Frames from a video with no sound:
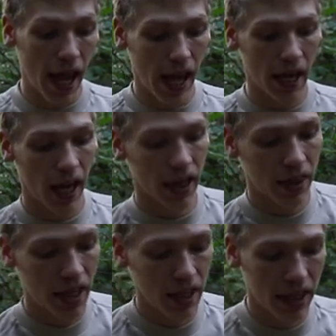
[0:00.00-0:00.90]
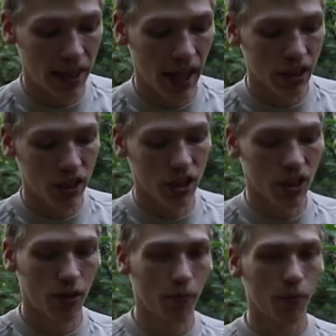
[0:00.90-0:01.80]
and I think that
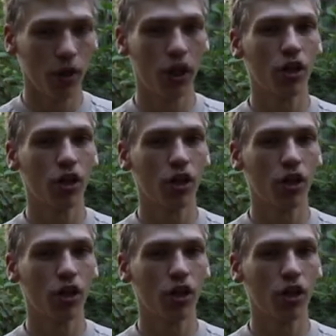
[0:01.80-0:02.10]
that's pretty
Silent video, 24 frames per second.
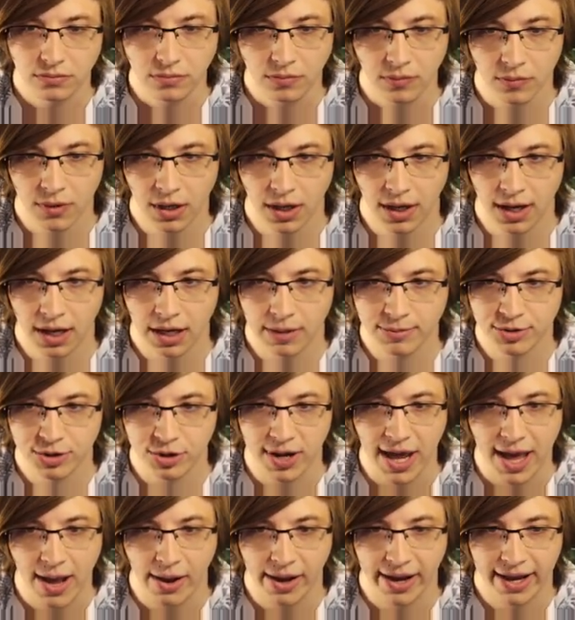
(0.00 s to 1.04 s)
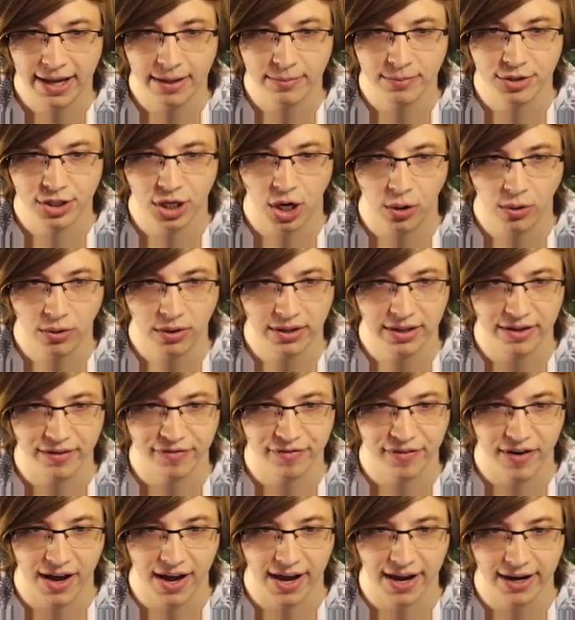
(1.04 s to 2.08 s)
Um, so now I am totally
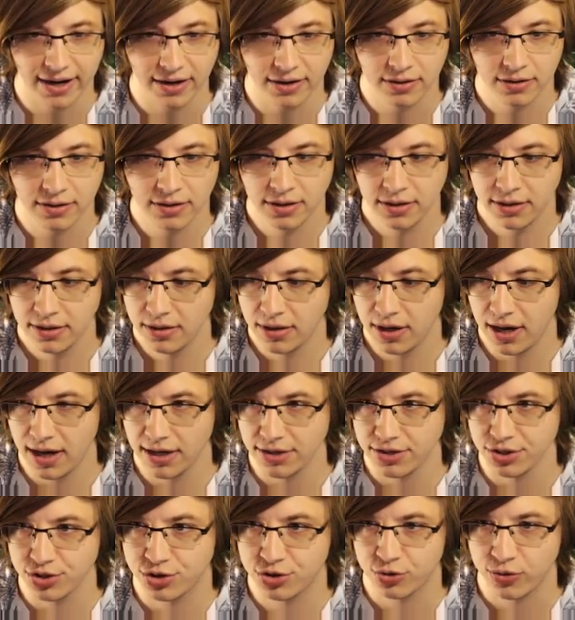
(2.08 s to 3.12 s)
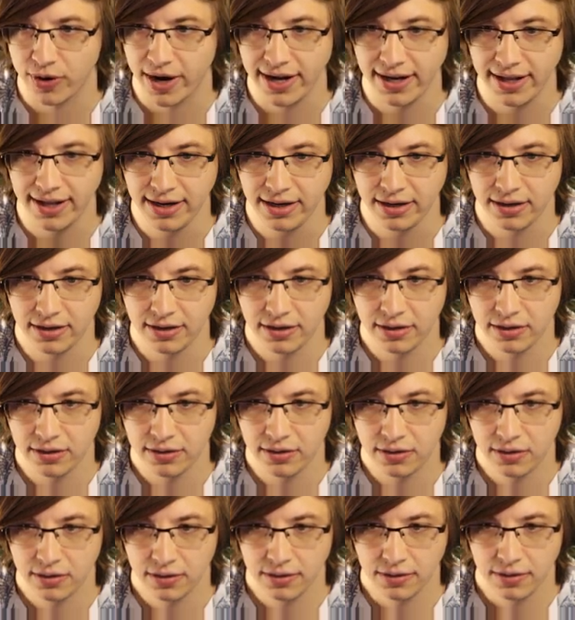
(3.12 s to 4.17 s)
fine uh, to trade it.
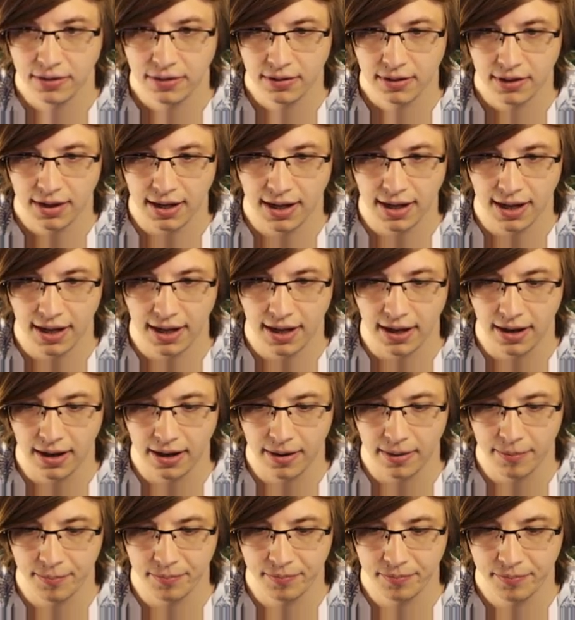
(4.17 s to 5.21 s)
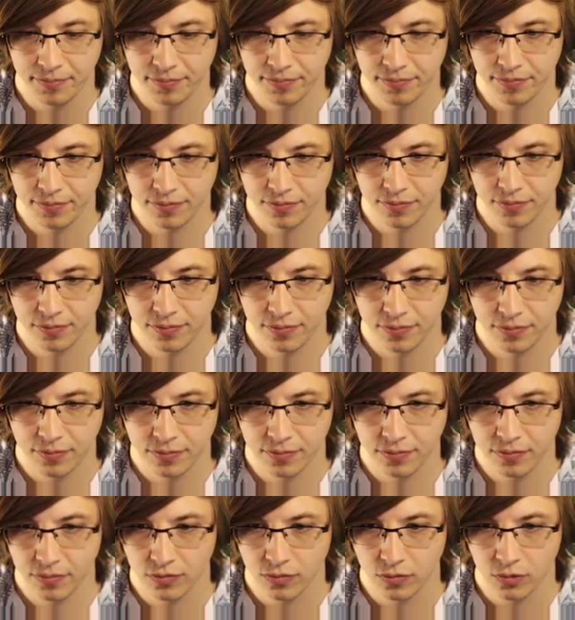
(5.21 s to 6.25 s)
Um,
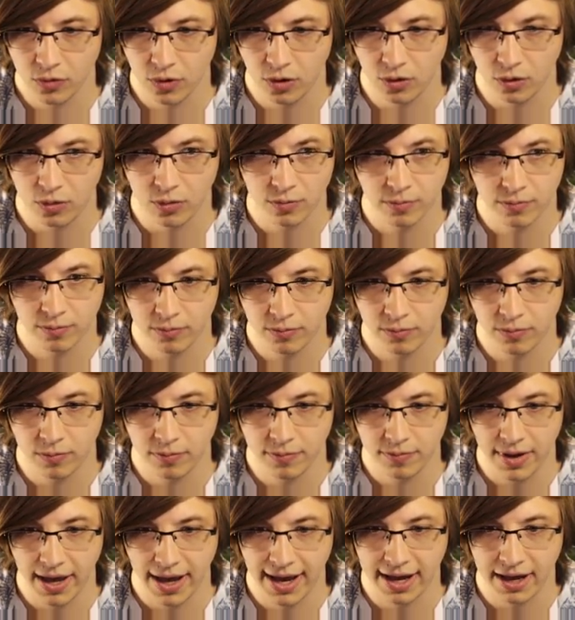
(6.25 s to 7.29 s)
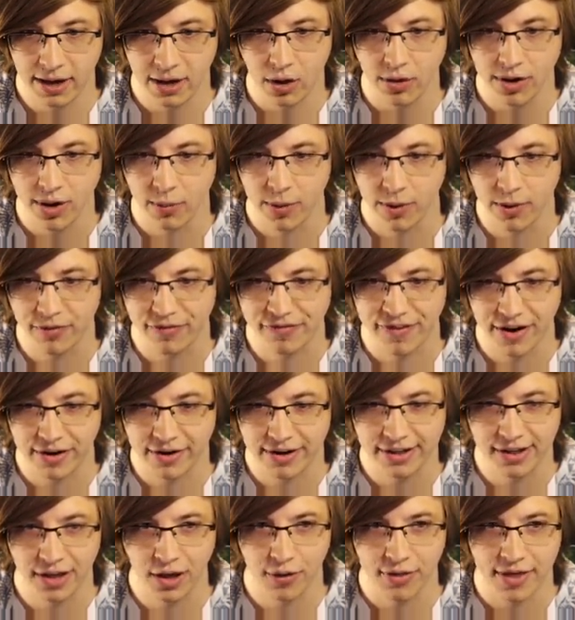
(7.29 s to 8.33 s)
oh, hey, oh yeah, we were
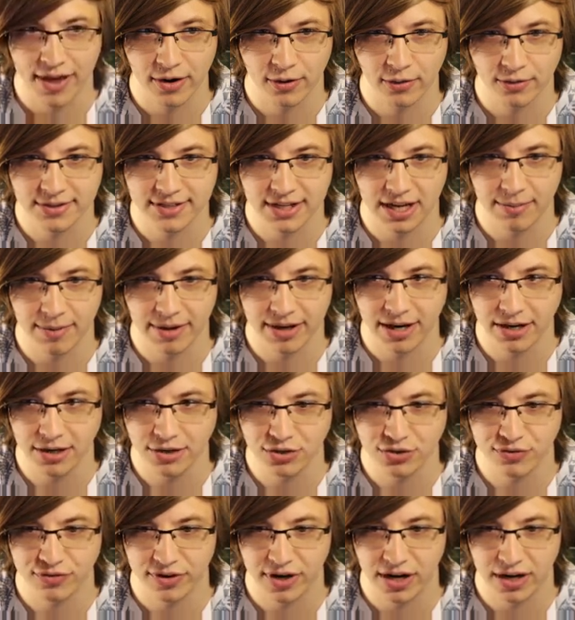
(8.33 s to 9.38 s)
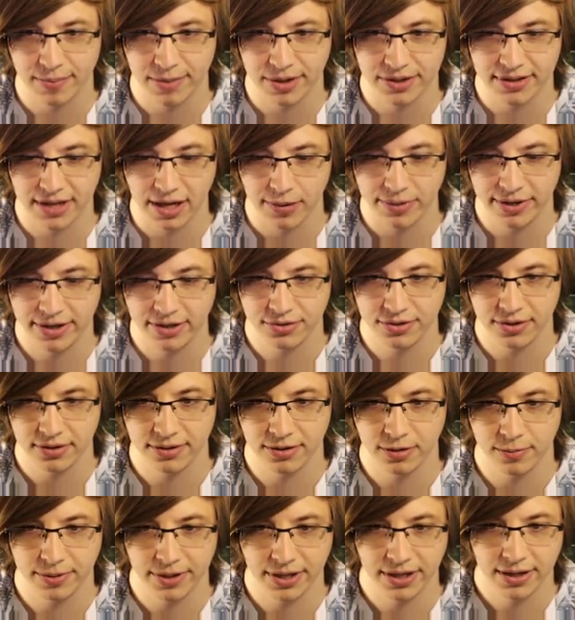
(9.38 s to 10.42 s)
very low that whole time. I kind of just forgot about that. We healed a
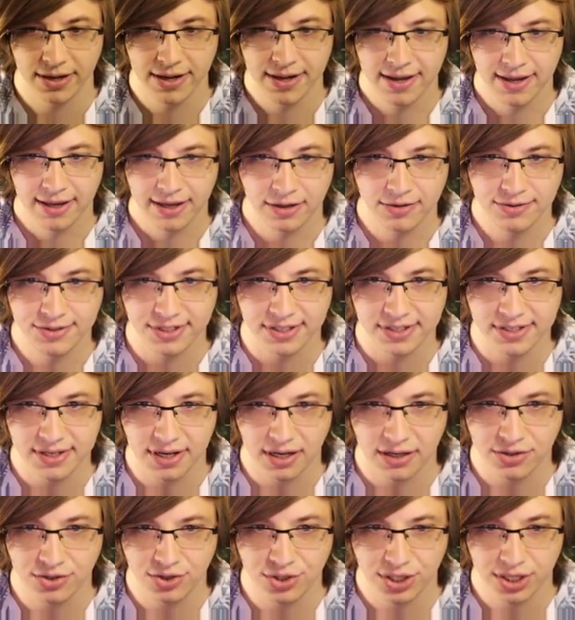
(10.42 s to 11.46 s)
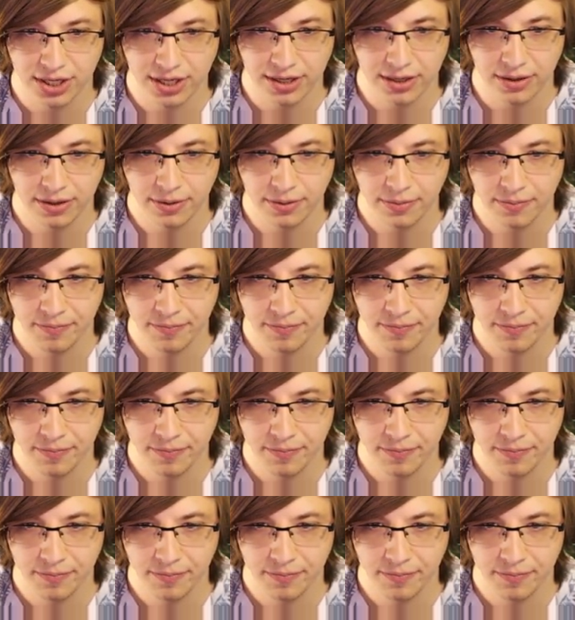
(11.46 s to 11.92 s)
little bit. Here's a dungeon.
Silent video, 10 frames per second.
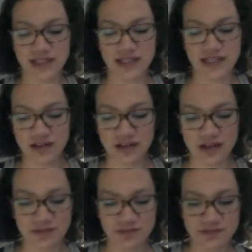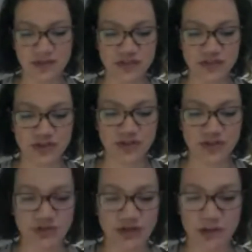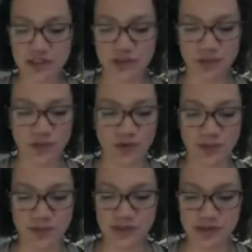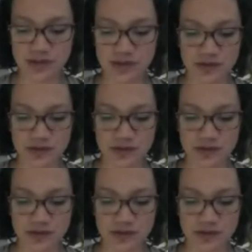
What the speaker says: I'll show you now how much it warps.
------------------------------
### Exercise prompt
Lines of the listing that contain the word "second" are to be counted; report only their number.

### Answer for this exercise
2